The scary question is, is he continuing to wound this recovery on purpose or by accident?
And which answer is worse?
Last Tuesday, President Obama announced his "Action Plan on Climate Change."
One of main "actions" is to kill a core piece of the US energy sector.
Among other things, he promised to use the Environmental Protection Agency regulation of carbon emissions to phase the U.S. out of coal fired power, even for existing stations.
Of course, environmentalists praised this move as a bold step against global warming.
Unfortunately, they're not very good at the economics of this.
So, I ran the numbers. And what I found was infuriating but not surprising: Regulations like this are the principal things slowing U.S. economic growth.
Did the Math
In the first four months of 2013, according to the Energy Information Administration, the cost per million BTU of power station coal was $2.35, while that for natural gas was $4.43 (other fuels were more expensive).
If the 11.9 quadrillion BTU generated by coal-fired stations in 2012 is exchanged for gas, the next cheapest alternative, the cost increase would be $2.08 x 11.9 billion, or $25 billion — every year.
That's the cost of just one regulation, which the EPA imposes with a flick of its wrist, so to speak.
Of course, environmentalists will tell you that new environmental regulations have gains too. But in this case the carbon emitted by the (relatively clean) U.S. coal fired stations is a tiny fraction of the world's total. What's more, the obstinate refusal of the planet to warm up over the last 15 years is pushing reality to the very edge of the global warming models; it's becoming increasingly clear that the warming effect of atmospheric carbon is much less than the doomsayers predicted.
If that's the case, and the entire global warming effect is less than 2 degrees Celsius by 2100 (for example, similar to the 0.6 degrees Celsius warming in the 20thcentury), then the benefit from avoiding it is pretty close to zero, and the benefit from zapping all the U.S. coal fired power stations is a tiny fraction of zero.
Take another example, the Keystone pipeline, phases 3 and 4, currently being held up by the U.S. State Department. The current differential between West Canadian Select crude and West Texas Intermediate crude is a $16 discount for the Canadian product, according to the Chicago Mercantile Exchange.

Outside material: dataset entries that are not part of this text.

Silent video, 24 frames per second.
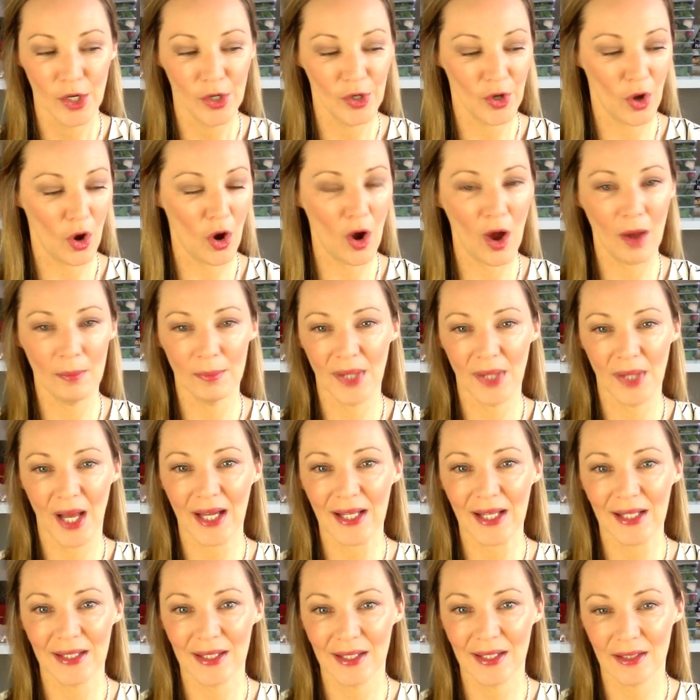I'm
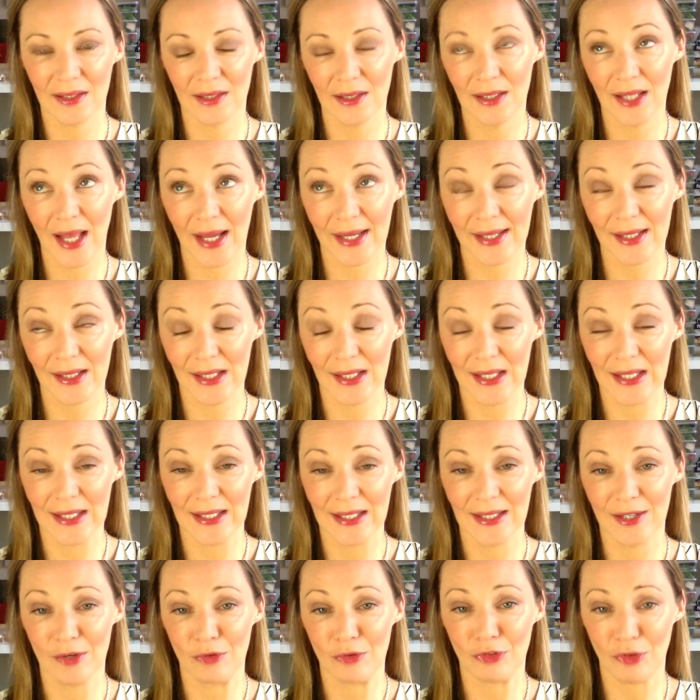
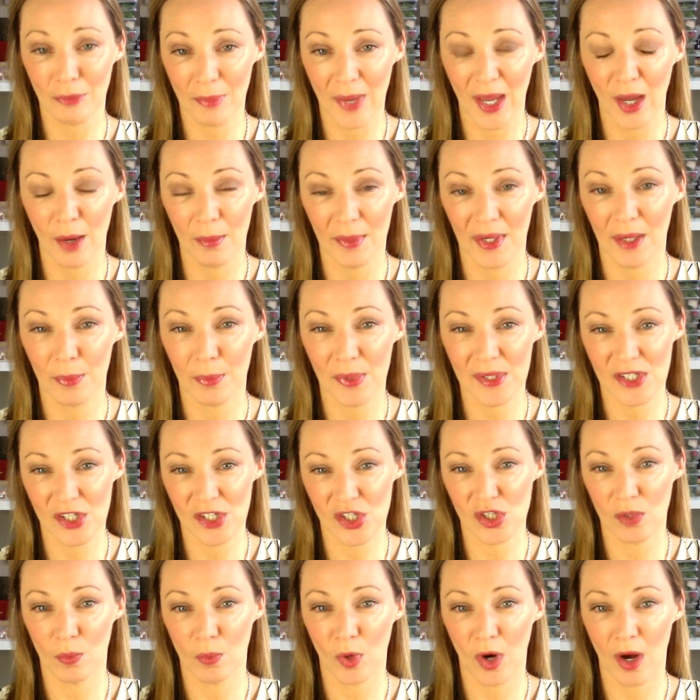luckily for me, I'm in a
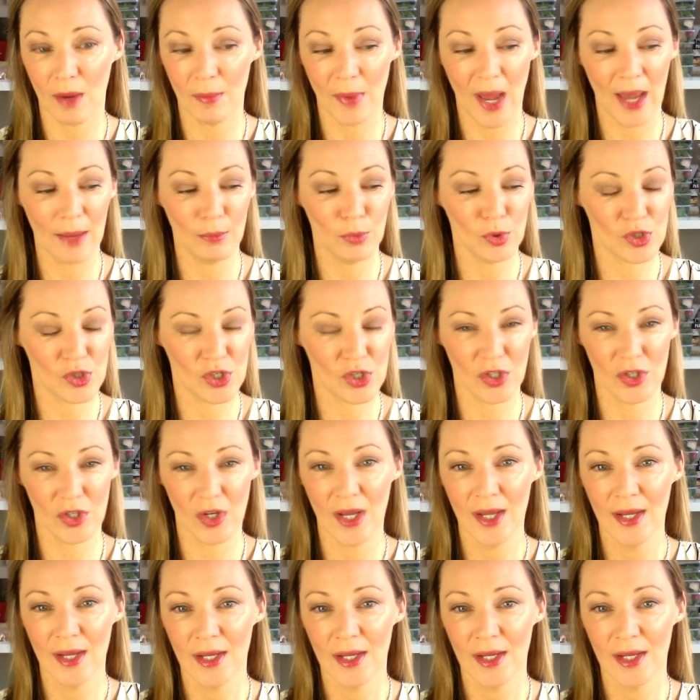position where I'm able to,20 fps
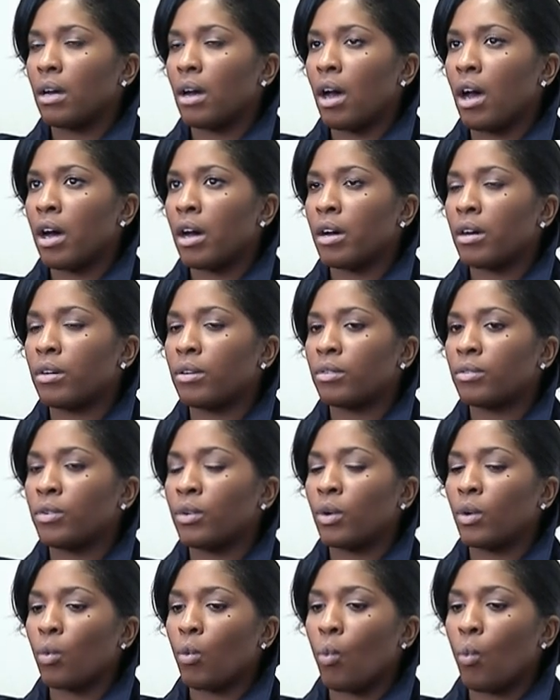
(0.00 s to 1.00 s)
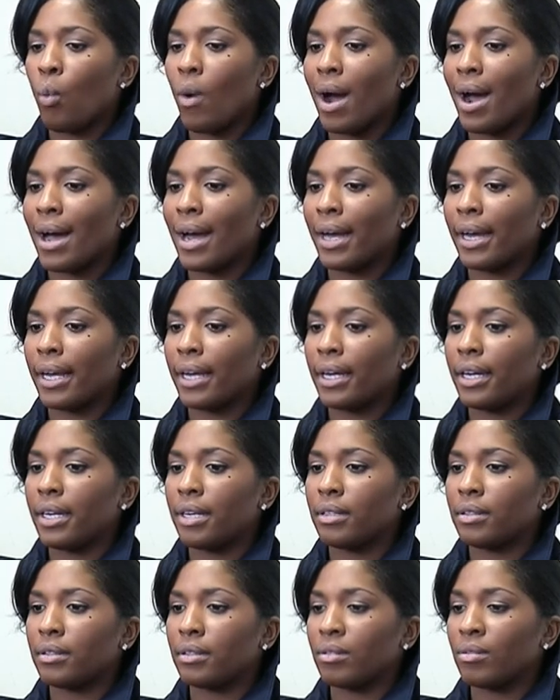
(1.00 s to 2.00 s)
of
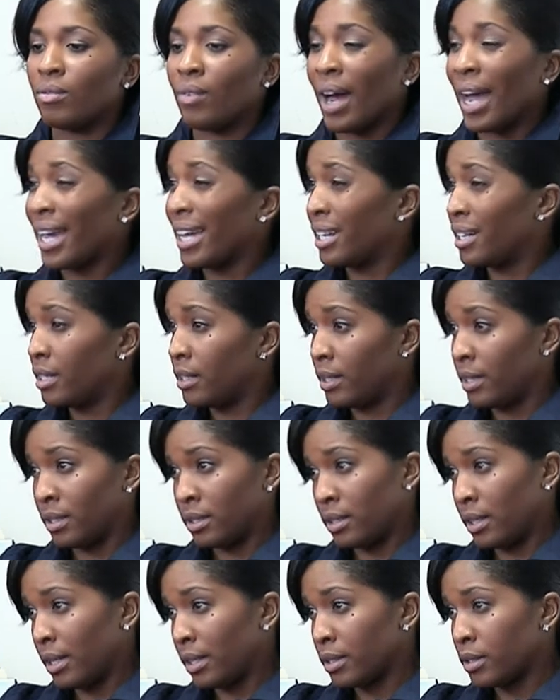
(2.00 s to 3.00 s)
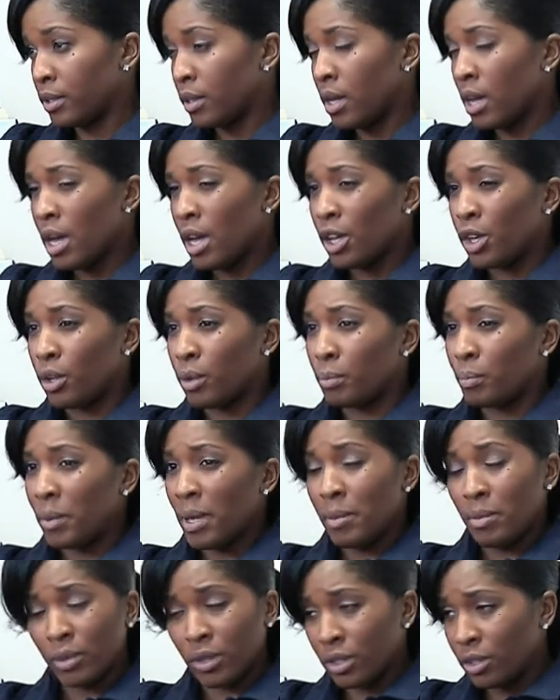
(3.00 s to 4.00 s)
why Vicodin exists
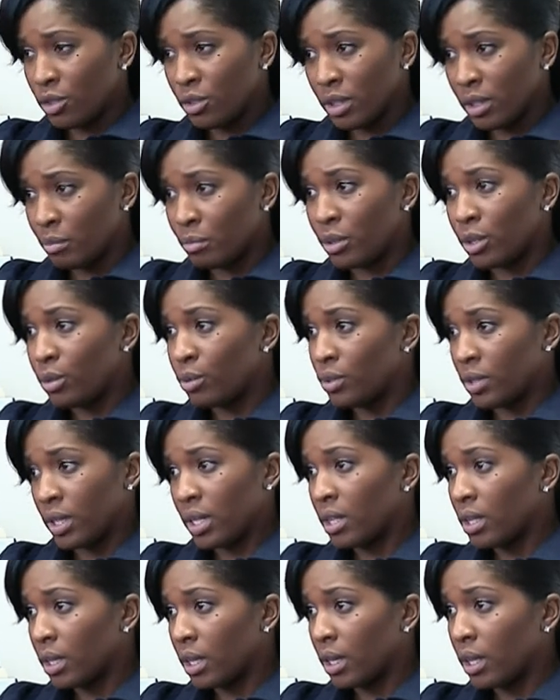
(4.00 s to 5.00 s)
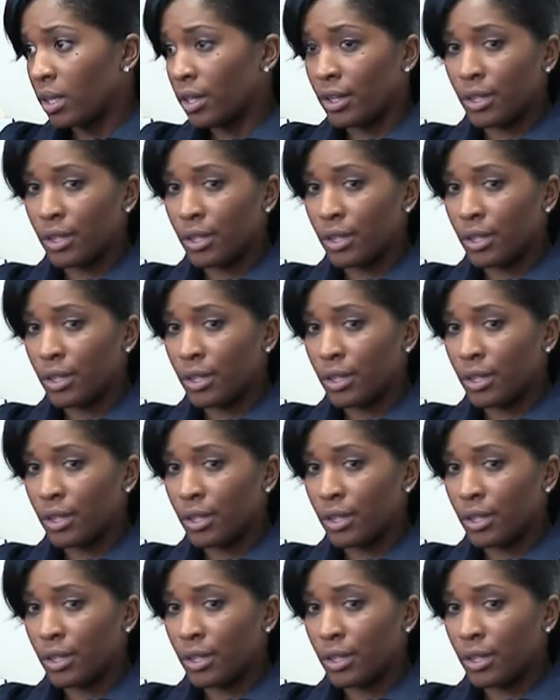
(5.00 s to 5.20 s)
people, you can abuse anything.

The new pipeline is scheduled to ship 510,000 barrels per day of oil from Canada to the U.S. market – so each day's delay in approving the pipeline costs $8.16 million. With the unnecessary delay so far having been well over a year, it adds up.
Plenty of Examples
There are innumerable other examples. The CAFE automobile fuel economy standards introduced by President Obama in 2011, mandate average fuel economy of 54.5 miles per gallon by 2025. That standard is far too aggressive; it will be very expensive and difficult to meet – and the cost will be passed on to car buyers – or possibly to taxpayers if the auto manufacturers have to be bailed out again.
There is an additional more serious cost, not mentioned in the publicity, of the additional fatalities from the flimsy playthings Detroit will have to manufacture to meet the new standards.
If Washington wants Americans to use less gas, let them impose an additional gas tax, which is visible for all to see. Consumers will make their own decisions how much tax they want to pay – and the new tax will help solve the budget deficit (or be used to reduce other taxes), increasing GDP instead of reducing it.
Good Intentions and the Road to Hell
I think this German example is the poster child of government's misguided abuse of the markets.
Germany has a complicated and intellectually elegant system of "green" taxes on existing energy producers, combined with subsidies for renewable energy sources.
As a result 21% of Germany's energy in 2012 was produced from renewable sources. The cost of this, however, was that German consumers paid 36% more for their electricity than the EU average. Frankly, if I was a German consumer, global warming would have to reach to 5 degrees Celsius starting next week before I thought that kind of additional cost was worthwhile.
Bottom line: The overall cost of regulation is incalculable, because there are so many of them, by no means all environmental. The outrageous cost of large Federal infrastructure projects, which have to use union labor and wait untold years for approval, is another area of regulatory bloat.
If you look at long-term productivity data, you see that U.S. productivity growth fell sharply around 1973 – from 2.8% per year from 1948-1973 to 1.8% a year from 1973-2012 – and 1973 was just about the time all the big regulatory agencies got going (EPA 1970, Occupational Safety and Health Administration, 1970, CAFÉ auto emission standards, 1975.)
Compound that 1% annual productivity differential for 39 years, and you can conclude that without the drop, we would all be about 45% richer today.
What's more, the periods of exceptional regulatory enthusiasm, like the Carter and Obama administrations, have given the country the weakest growth.
The solution for investors? Put at least some of your money in countries where regulation is light and economically intelligent, such as Singapore and Chile.